_ACTIVITY_
What lines of the data hold the string "video"? Copy them all.

_RECORDS FOR THE TASK_
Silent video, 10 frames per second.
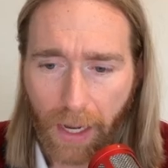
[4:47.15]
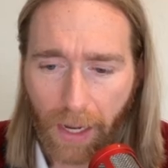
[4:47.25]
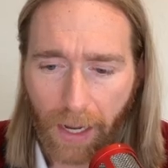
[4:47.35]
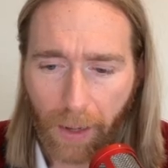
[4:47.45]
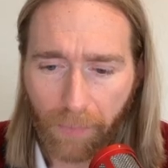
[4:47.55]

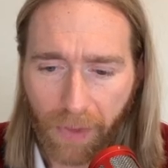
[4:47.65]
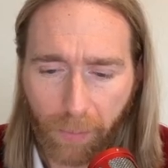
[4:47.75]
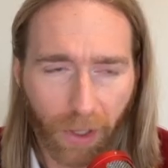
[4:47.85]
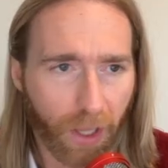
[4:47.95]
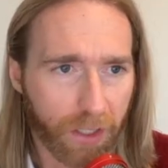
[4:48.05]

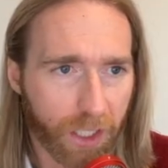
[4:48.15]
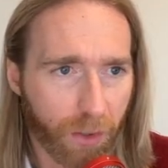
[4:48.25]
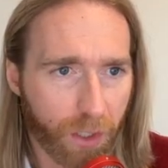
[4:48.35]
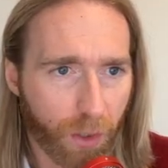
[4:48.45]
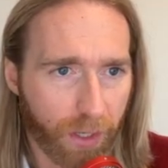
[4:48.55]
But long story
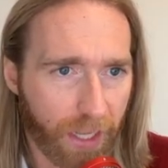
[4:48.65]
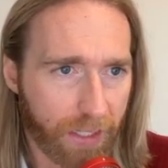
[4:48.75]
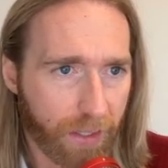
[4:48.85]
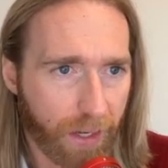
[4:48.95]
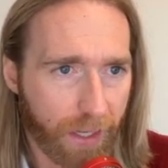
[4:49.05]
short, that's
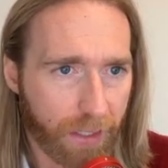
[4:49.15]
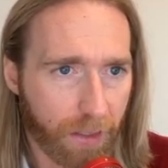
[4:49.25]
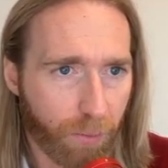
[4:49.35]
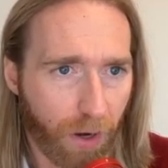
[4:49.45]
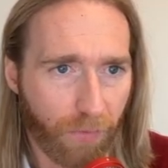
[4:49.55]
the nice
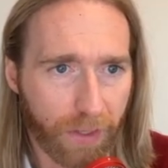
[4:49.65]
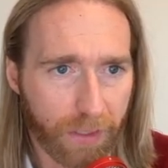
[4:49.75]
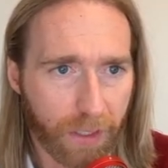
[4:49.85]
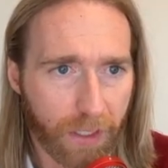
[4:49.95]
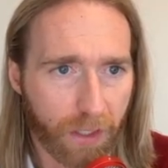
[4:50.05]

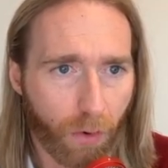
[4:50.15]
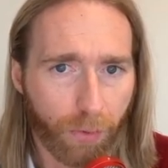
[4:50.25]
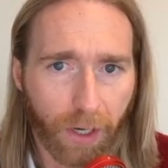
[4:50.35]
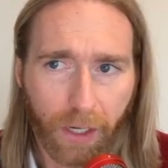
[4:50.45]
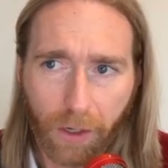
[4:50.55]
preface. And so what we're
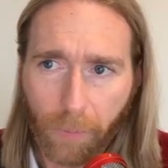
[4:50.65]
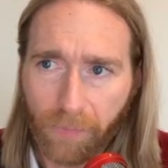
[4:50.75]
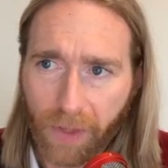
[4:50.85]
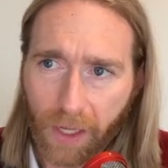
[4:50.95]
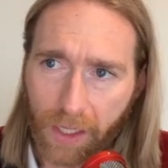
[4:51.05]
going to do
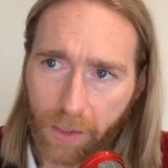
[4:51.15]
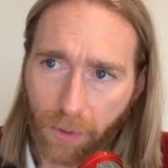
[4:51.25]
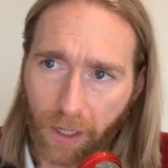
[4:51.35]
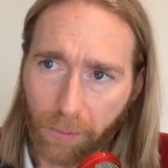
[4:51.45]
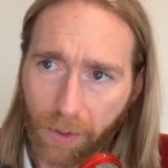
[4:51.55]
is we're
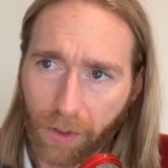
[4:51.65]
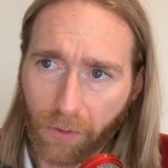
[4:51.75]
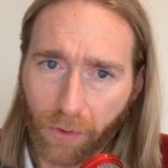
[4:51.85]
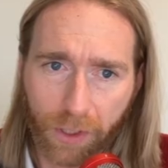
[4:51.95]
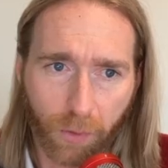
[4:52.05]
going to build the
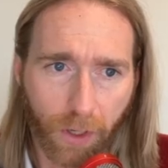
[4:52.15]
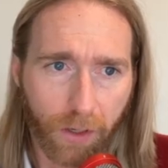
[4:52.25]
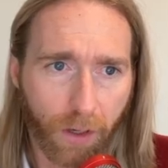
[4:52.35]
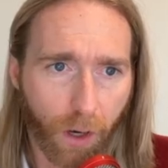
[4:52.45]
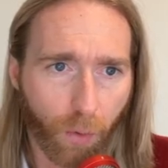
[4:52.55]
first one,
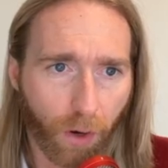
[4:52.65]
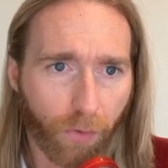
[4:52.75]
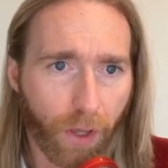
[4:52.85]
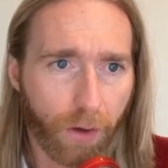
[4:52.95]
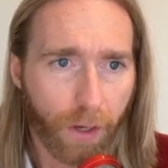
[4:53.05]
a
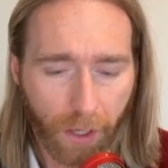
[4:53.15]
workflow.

---

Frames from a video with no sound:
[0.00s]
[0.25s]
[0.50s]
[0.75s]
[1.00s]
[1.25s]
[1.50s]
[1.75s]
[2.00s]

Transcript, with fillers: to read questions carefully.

_RESPONSE BOX_
Silent video, 10 frames per second.
Frames from a video with no sound:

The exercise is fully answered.